• _Task description_:
The entries that follow must be written out exactly, without any of the pictures they contain.

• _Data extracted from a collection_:
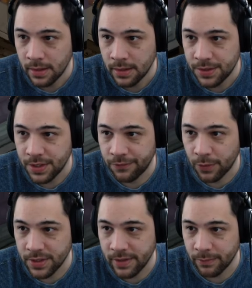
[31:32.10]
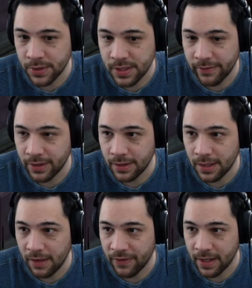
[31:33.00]
Still 47.7.
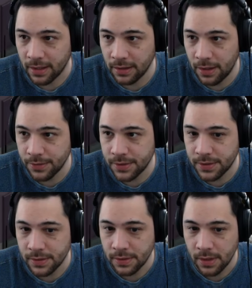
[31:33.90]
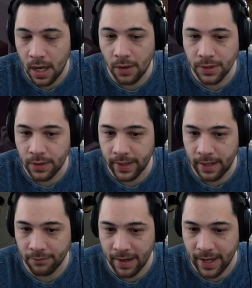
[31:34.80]
If I get close... Oh, you know what? I
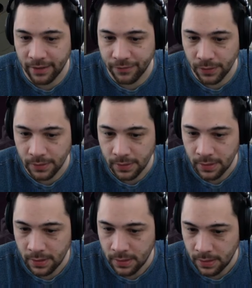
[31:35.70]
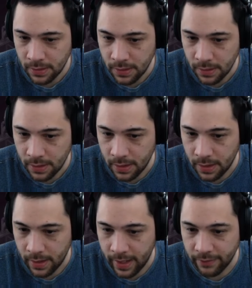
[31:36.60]
ran out of fuel.
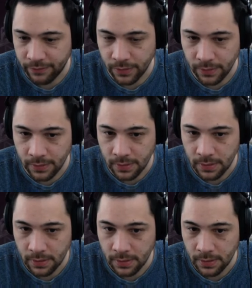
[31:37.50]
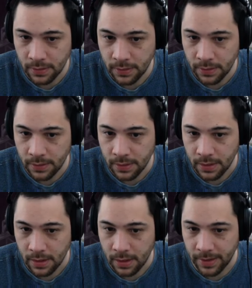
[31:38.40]
Add fuel.
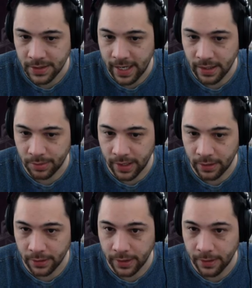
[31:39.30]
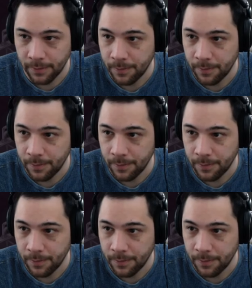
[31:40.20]
I meant to add the plank earlier.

• _Answer to this exercise_:
[31:32.10]
[31:33.00]
Still 47.7.
[31:33.90]
[31:34.80]
If I get close... Oh, you know what? I
[31:35.70]
[31:36.60]
ran out of fuel.
[31:37.50]
[31:38.40]
Add fuel.
[31:39.30]
[31:40.20]
I meant to add the plank earlier.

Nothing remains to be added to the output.